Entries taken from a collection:
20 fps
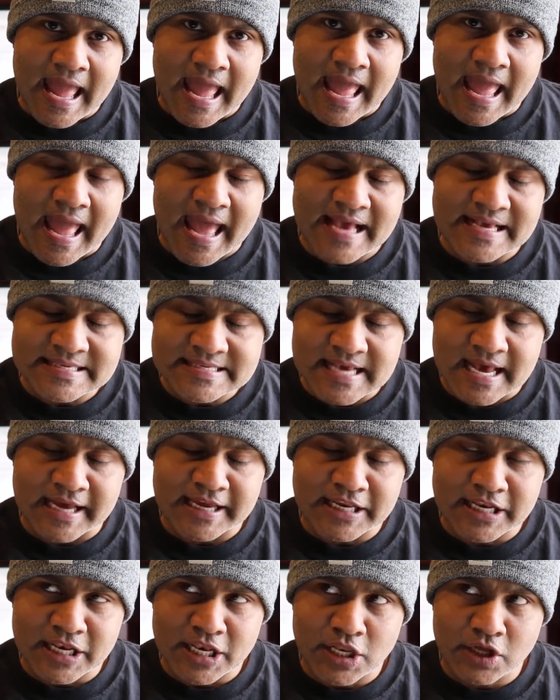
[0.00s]
as
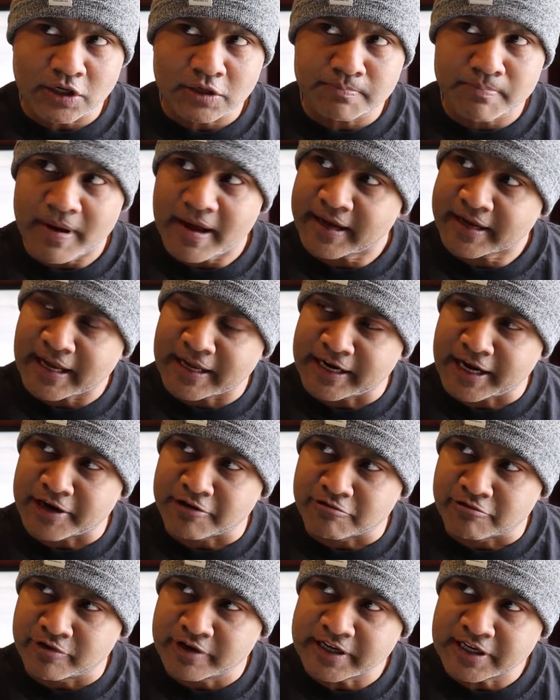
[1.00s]
I look back and I
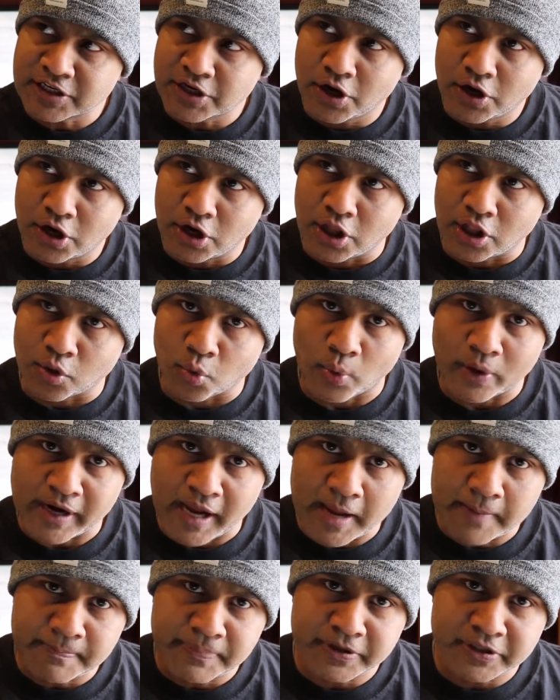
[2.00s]
recall when
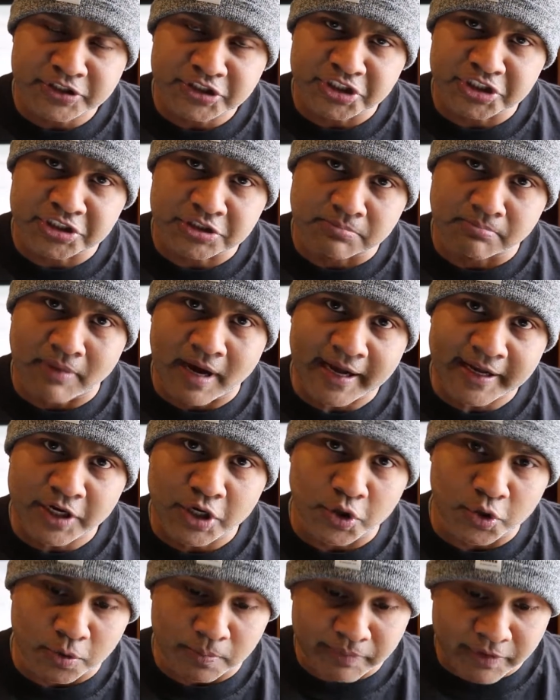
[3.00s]
I purchased my
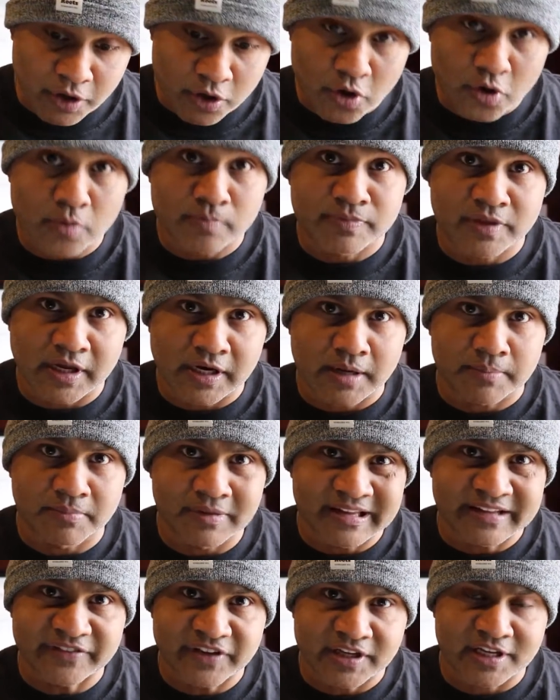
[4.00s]
home, the home that I'm
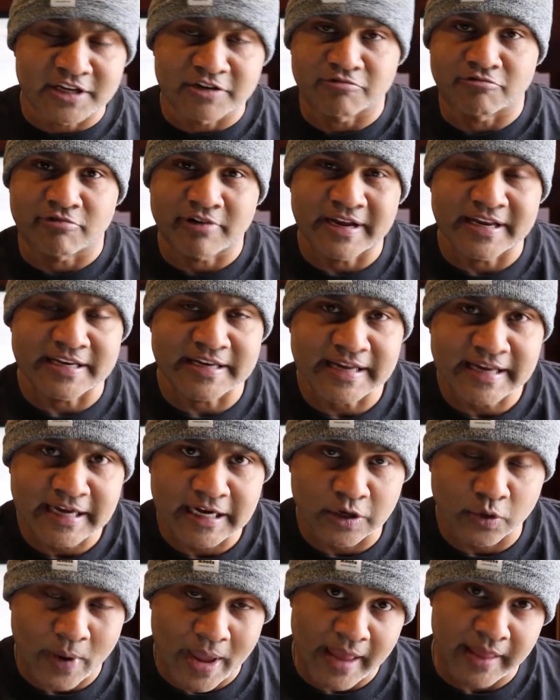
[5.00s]
living in right
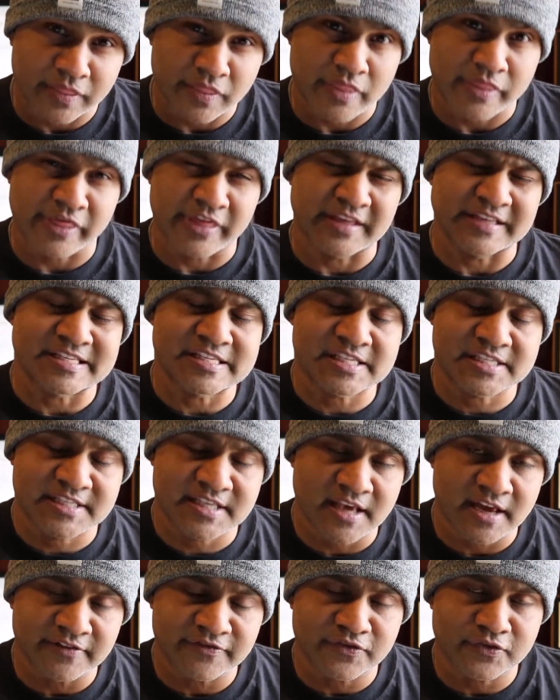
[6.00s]
now, and the
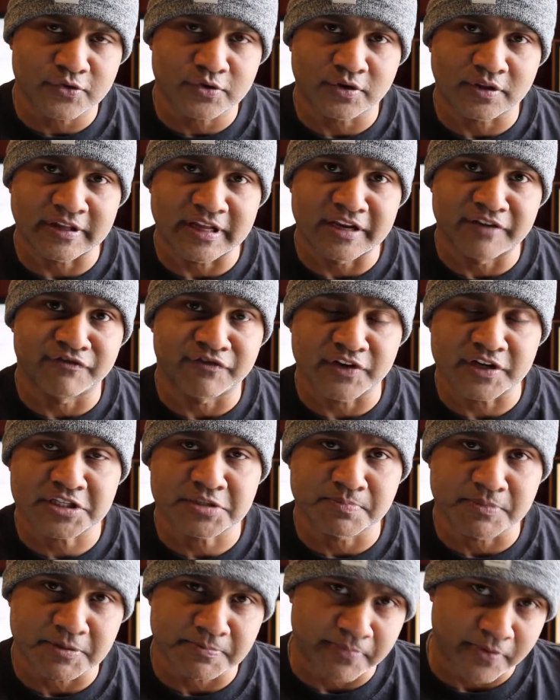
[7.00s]
several
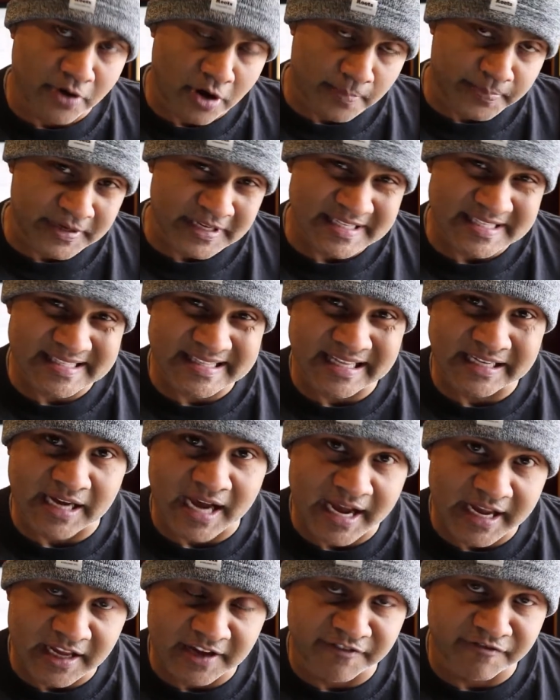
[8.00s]
investment properties that
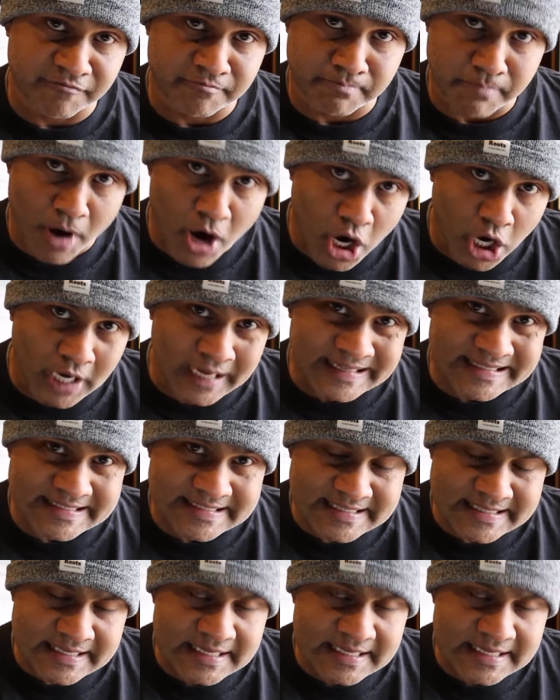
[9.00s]
I have bought,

-- GOAL OF THE EXERCISE --
No images belong in the copy. Transcribe every record exactly.

-- SOLUTION TO THIS PROBLEM --
20 fps
[0.00s]
as
[1.00s]
I look back and I
[2.00s]
recall when
[3.00s]
I purchased my
[4.00s]
home, the home that I'm
[5.00s]
living in right
[6.00s]
now, and the
[7.00s]
several
[8.00s]
investment properties that
[9.00s]
I have bought,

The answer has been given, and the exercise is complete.